Exercise data:
——

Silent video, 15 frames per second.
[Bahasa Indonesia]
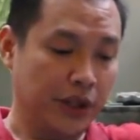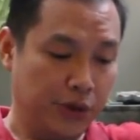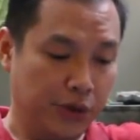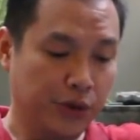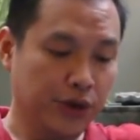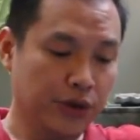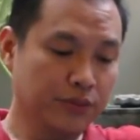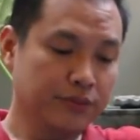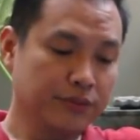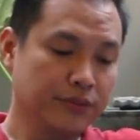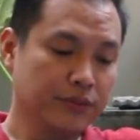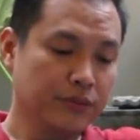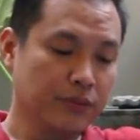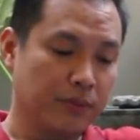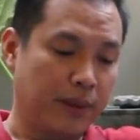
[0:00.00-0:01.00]
tidur,
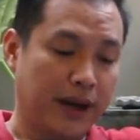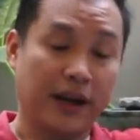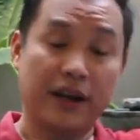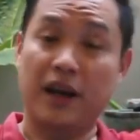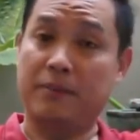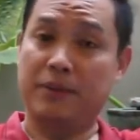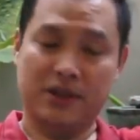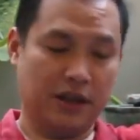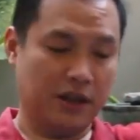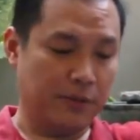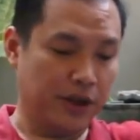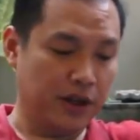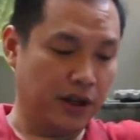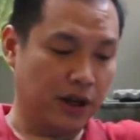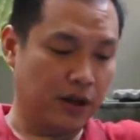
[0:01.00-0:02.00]
barang yang bisa
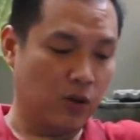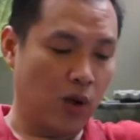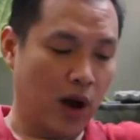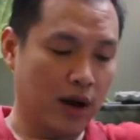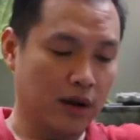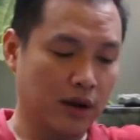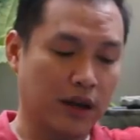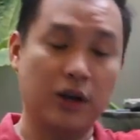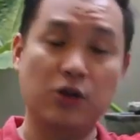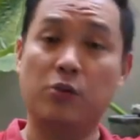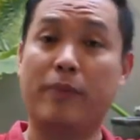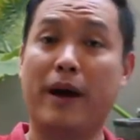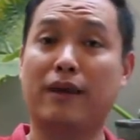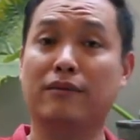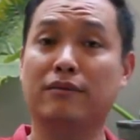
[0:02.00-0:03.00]
dibeli dengan uang,
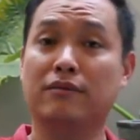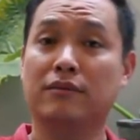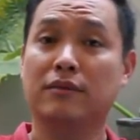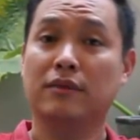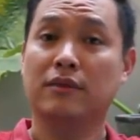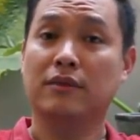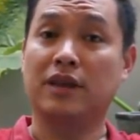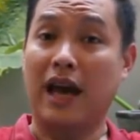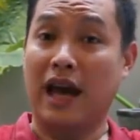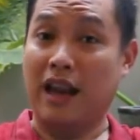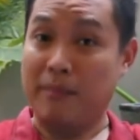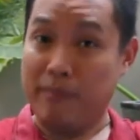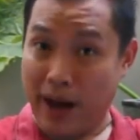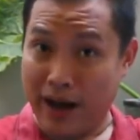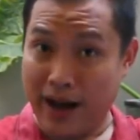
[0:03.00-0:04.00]
kehidupan di
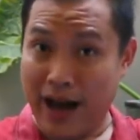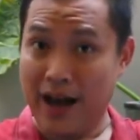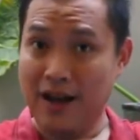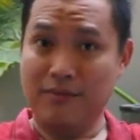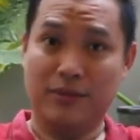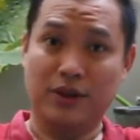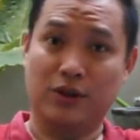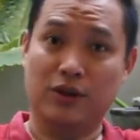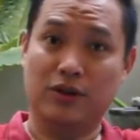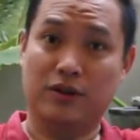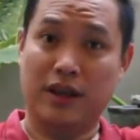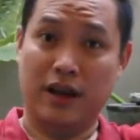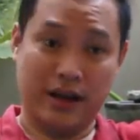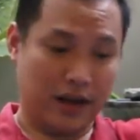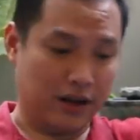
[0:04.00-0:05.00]
alam baka menurut
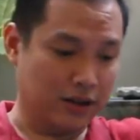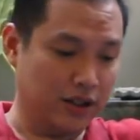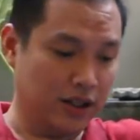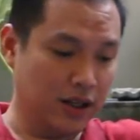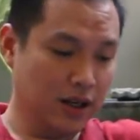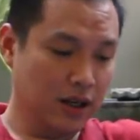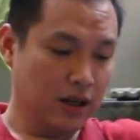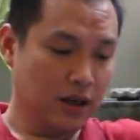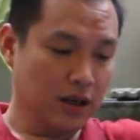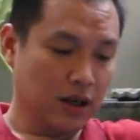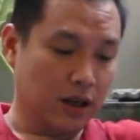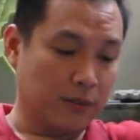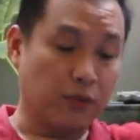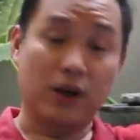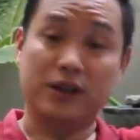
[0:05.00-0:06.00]
Dale Carnegie,
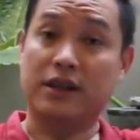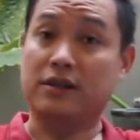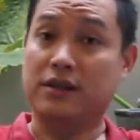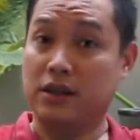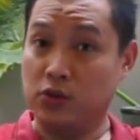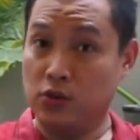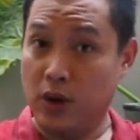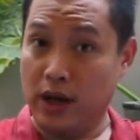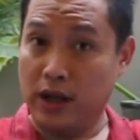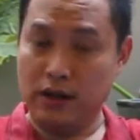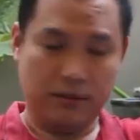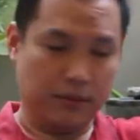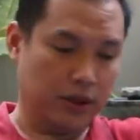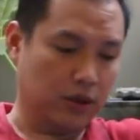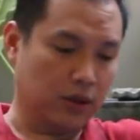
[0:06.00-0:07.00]
kepuasan
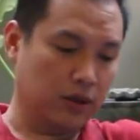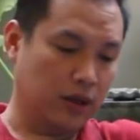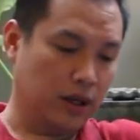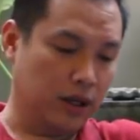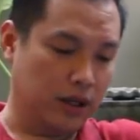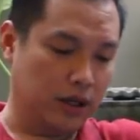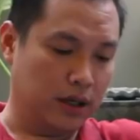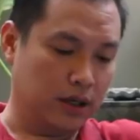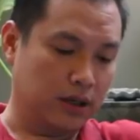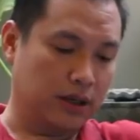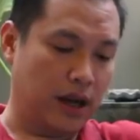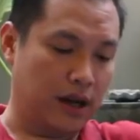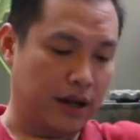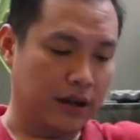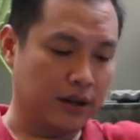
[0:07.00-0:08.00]
seksual menurut uh, eh,
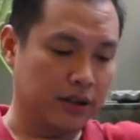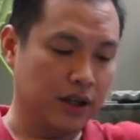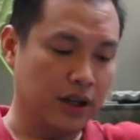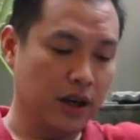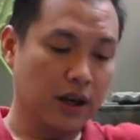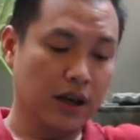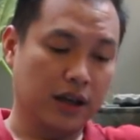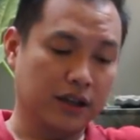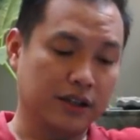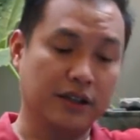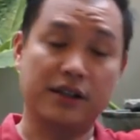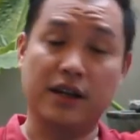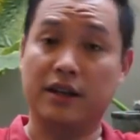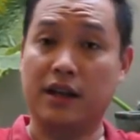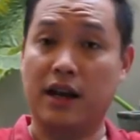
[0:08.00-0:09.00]
Dale Carnegie,
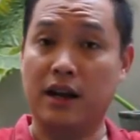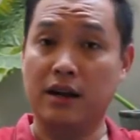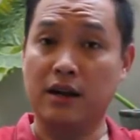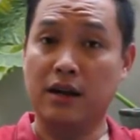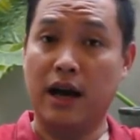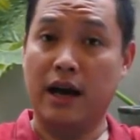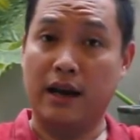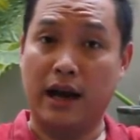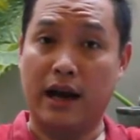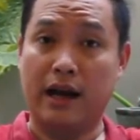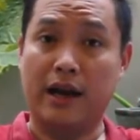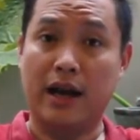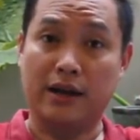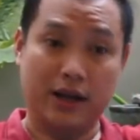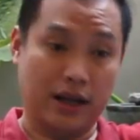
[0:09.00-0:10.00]
kesejahteraan
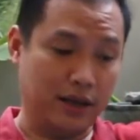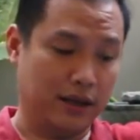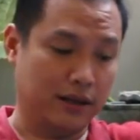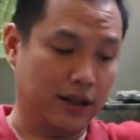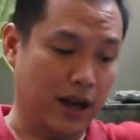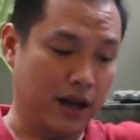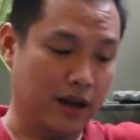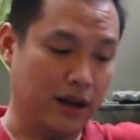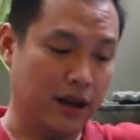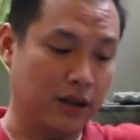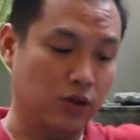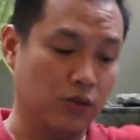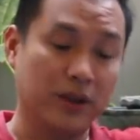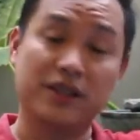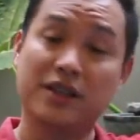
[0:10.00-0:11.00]
anak-anak dan yang terakhir
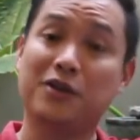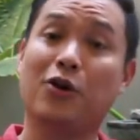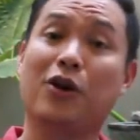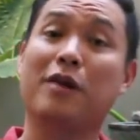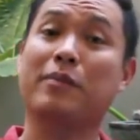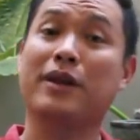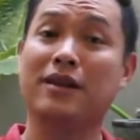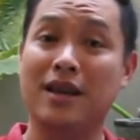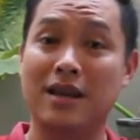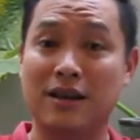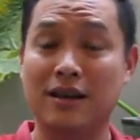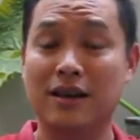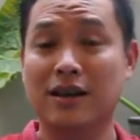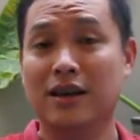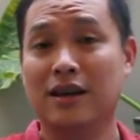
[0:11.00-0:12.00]
yaitu menjadi orang penting.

——

Prompt: The whole listing, minus its images, should be repeated exactly.

Problem solution:
Silent video, 15 frames per second.
[Bahasa Indonesia]
[0:00.00-0:01.00]
tidur,
[0:01.00-0:02.00]
barang yang bisa
[0:02.00-0:03.00]
dibeli dengan uang,
[0:03.00-0:04.00]
kehidupan di
[0:04.00-0:05.00]
alam baka menurut
[0:05.00-0:06.00]
Dale Carnegie,
[0:06.00-0:07.00]
kepuasan
[0:07.00-0:08.00]
seksual menurut uh, eh,
[0:08.00-0:09.00]
Dale Carnegie,
[0:09.00-0:10.00]
kesejahteraan
[0:10.00-0:11.00]
anak-anak dan yang terakhir
[0:11.00-0:12.00]
yaitu menjadi orang penting.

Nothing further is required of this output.